Catorce escenas, al igual que si fuera un vía crucis con sus catorce estaciones, planificó Desiderio Dorado para pregonar la Semana Santa de Pozoblanco. Lo hizo después de ser presentado por Esperanza Rodríguez a la que tomó el relevo sobre el escenario del teatro ‘El Silo’ para hablar de una Semana Santa que comenzó en lo personal y avanzó hacia lo colectivo, con mucha carga teológica plasmada de una forma pedagógica, parte sustancial del pregonero, y también con parte social. 

El tiempo marcó la primera parte del pregón de Desiderio Dorado porque a ella dedicó sus recuerdos de infancia y juventud evocando una Semana Santa que es la misma, sin serlo. Una Semana Santa sin carrera oficial y con otros epicentros, con mayor protagonismo de la música y la figura de los saeteros. Una Semana Santa vista, primero, con los ojos de un niño y, después, de un joven que fue involucrándose en el mundo cofrade de la mano de su entorno, pero también de personas. Y es que el pregonero habló de una Semana Santa compartida a la que puso nombres y apellidos y que cerró con los inicios de la cofradía de La Caridad.

Luego sonó la marcha Caridad del Guadalquivir, interpretada por la Banda Municipal de Música y el pregonero evocó otra Semana Santa, la de ahora, muy unida a la parte teológica y, también, a su extensión social. Lo hizo a través de escenas. La primera, la de un Jesús entrando triunfante en Jerusalén con los jóvenes como protagonistas; la segunda con un Cristo de Medinaceli privado de su libertad; la tercera con Jesús prendido por los romanos y despojado de su dignidad donde apareció esa semejanza con un mundo lleno de humanos pero, a la vez, inhumano.

La cuarta escena esbozó el Silencio del Lunes Santo y una devoción que tiende su acción en el campo de la salud. Jesús Nazareno ocupó la quinta escena con «Jesús cargando con nuestras cruces», sin olvidar el servicio que se presta desde la congregación. Invitó también el pregonero a ayudar a portar «las cruces» antes de que sonara Jesús de las Penas, marcha de corte clásico con ochenta años de historia.
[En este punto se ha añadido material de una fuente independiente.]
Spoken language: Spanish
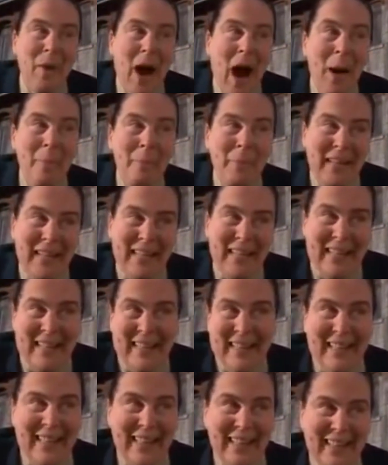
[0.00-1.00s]
¿Tu
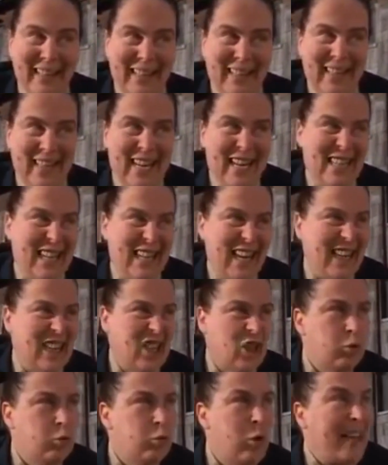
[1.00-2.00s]
mami?
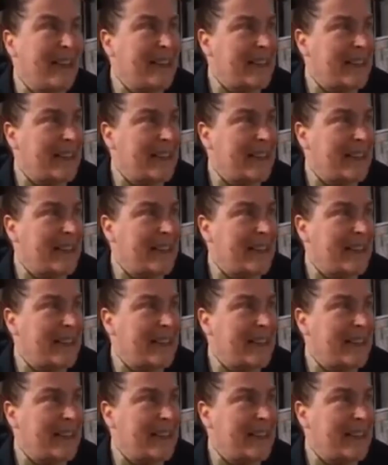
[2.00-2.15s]
Es unaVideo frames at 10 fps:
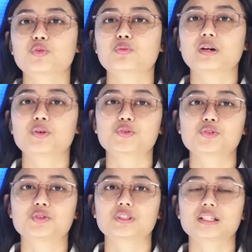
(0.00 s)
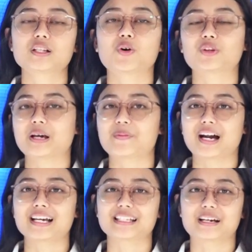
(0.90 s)
Gubernur Sulsel Kota
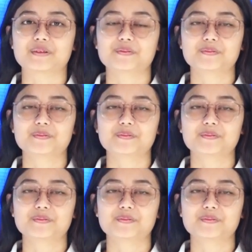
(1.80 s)
Makassar.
Y siguieron las escenas, aderezadas con datos históricos de cofradías y titulares, pero con mayor relevancia del mensaje que proyectan. La Virgen de los Dolores en el camino de la cruz tomó entonces el protagonismo en una sexta escena donde Desiderio Dorado enalteció la figura de María como madre y habló de los «dolores» de las madres actuales ante un sociedad compleja que plantea problemáticas nuevas. La séptima escena fue para la Caridad de un “Cristo crucificado”, un encuentro que «sobrecoge e impresiona» e invita a la oración cada Miércoles Santo. El Perdón llegó en la octava escena con un Jueves Santo de «hábito negro y capa blanca para indicar que el perdón todo lo sana». 
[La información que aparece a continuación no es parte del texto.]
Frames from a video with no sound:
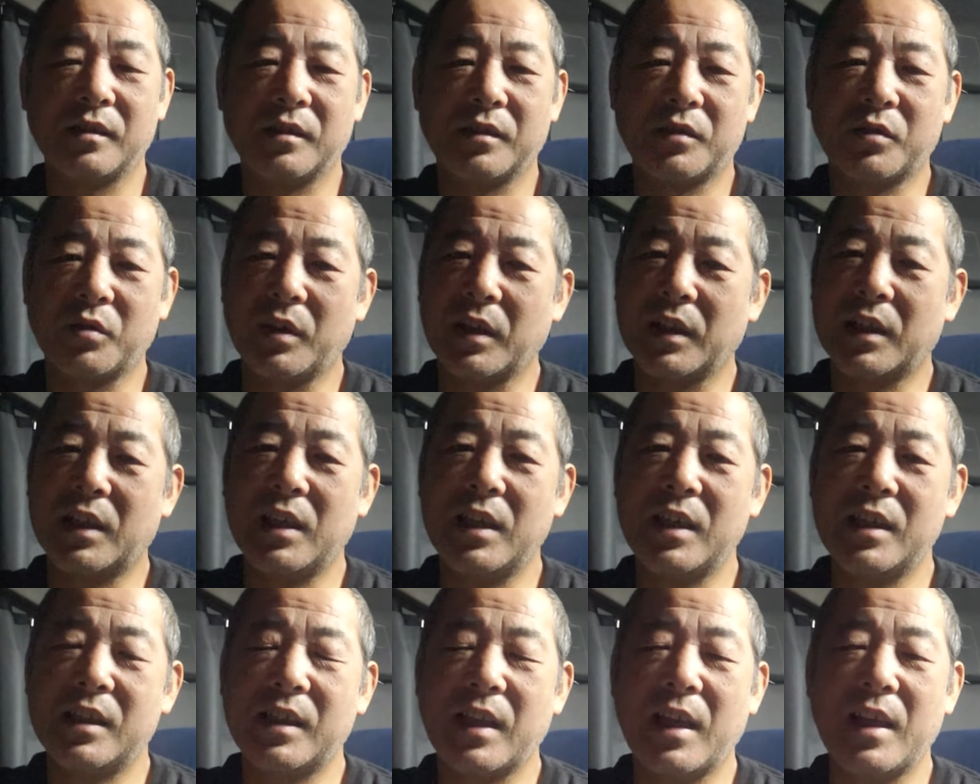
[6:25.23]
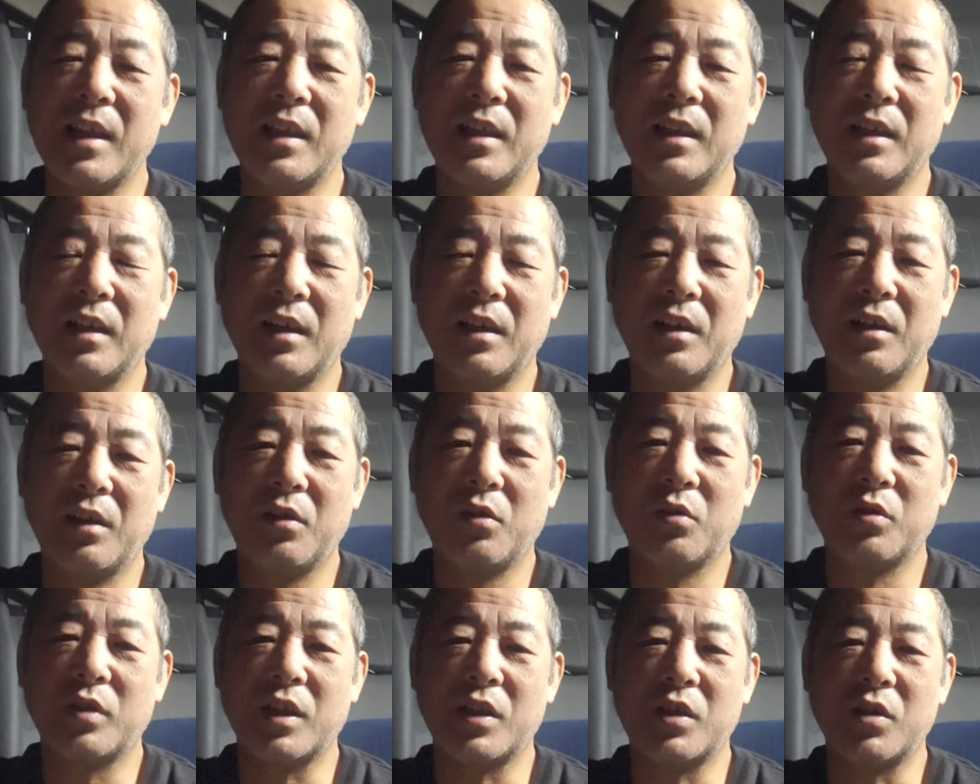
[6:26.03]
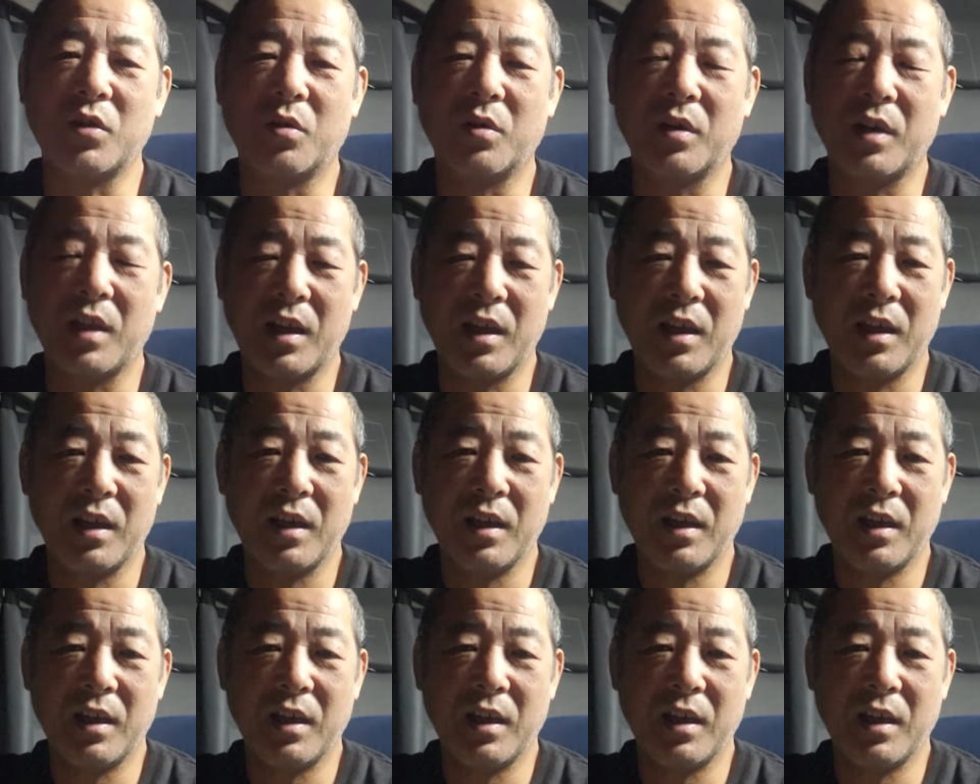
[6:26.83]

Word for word: そんな気にせんのでしょうね。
La novena escena se centró en las imágenes de la Semana Santa pozoalbense, sus parroquias y ermitas, su presencia en ellas, pero también en la participación activa de los devotos. Luego sonó la marcha triunfal y tras ella una décima escena que deja al cuerpo de Cristo en el sepulcro, en un final que no es final y donde Desiderio Dorado se dirigió a cofradías y hermandades para recordarles su papel. La adoración de la cruz tomó el relevo en este camino de escenas poniéndolo como «camino de salvación» para luego adentrarse en una decimosegunda escena donde la madre ya está en Soledad. La Resurrección ante la mirada de la Virgen de Luna fue la penúltima escena anunciando el «triunfo del bien ante el mal, del perdón». El pregón englobó todo su pregón en la última escena, la que hizo referencia a la iglesia como «familia», pero también resaltando su papel. 
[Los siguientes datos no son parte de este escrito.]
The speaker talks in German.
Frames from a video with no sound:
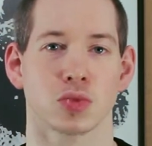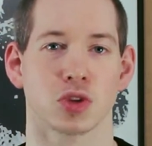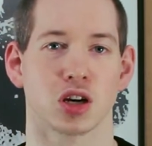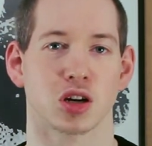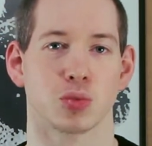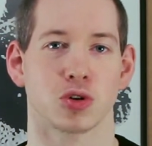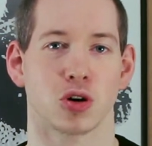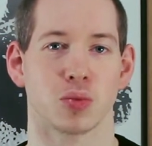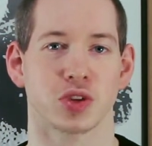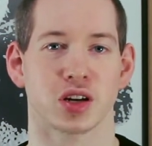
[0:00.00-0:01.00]
ja, er
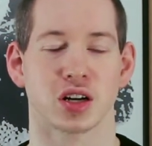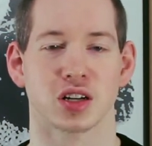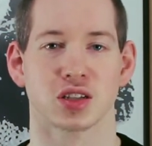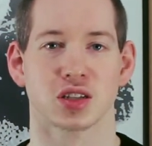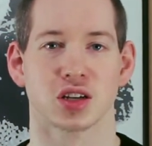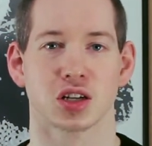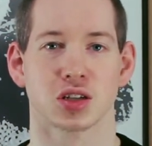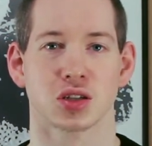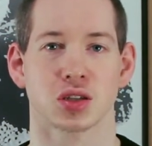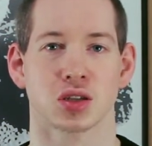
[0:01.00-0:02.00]
bekommt dann eines
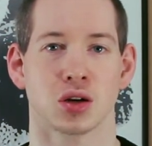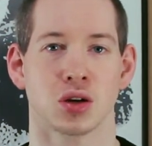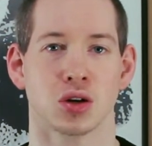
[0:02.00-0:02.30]
Tages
Encarnación coronada puso el colofón musical y Desiderio Dorado volvió a tomar la palabra para dirigirse a las juntas de gobierno de las cofradías y hermandades a las que invitó a no ser «grupos cerrados» porque no «somos islas en la sociedad». En ese final se dirigió a los estamentos de esas cofradías y hermandades, a todos y cada uno de ellos, haciendo un hueco a la autocrítica. Por último, reivindicó el lugar «que corresponde a la saeta» en la Semana Santa uniendo esos recuerdos de infancia con las vivencias de la madurez.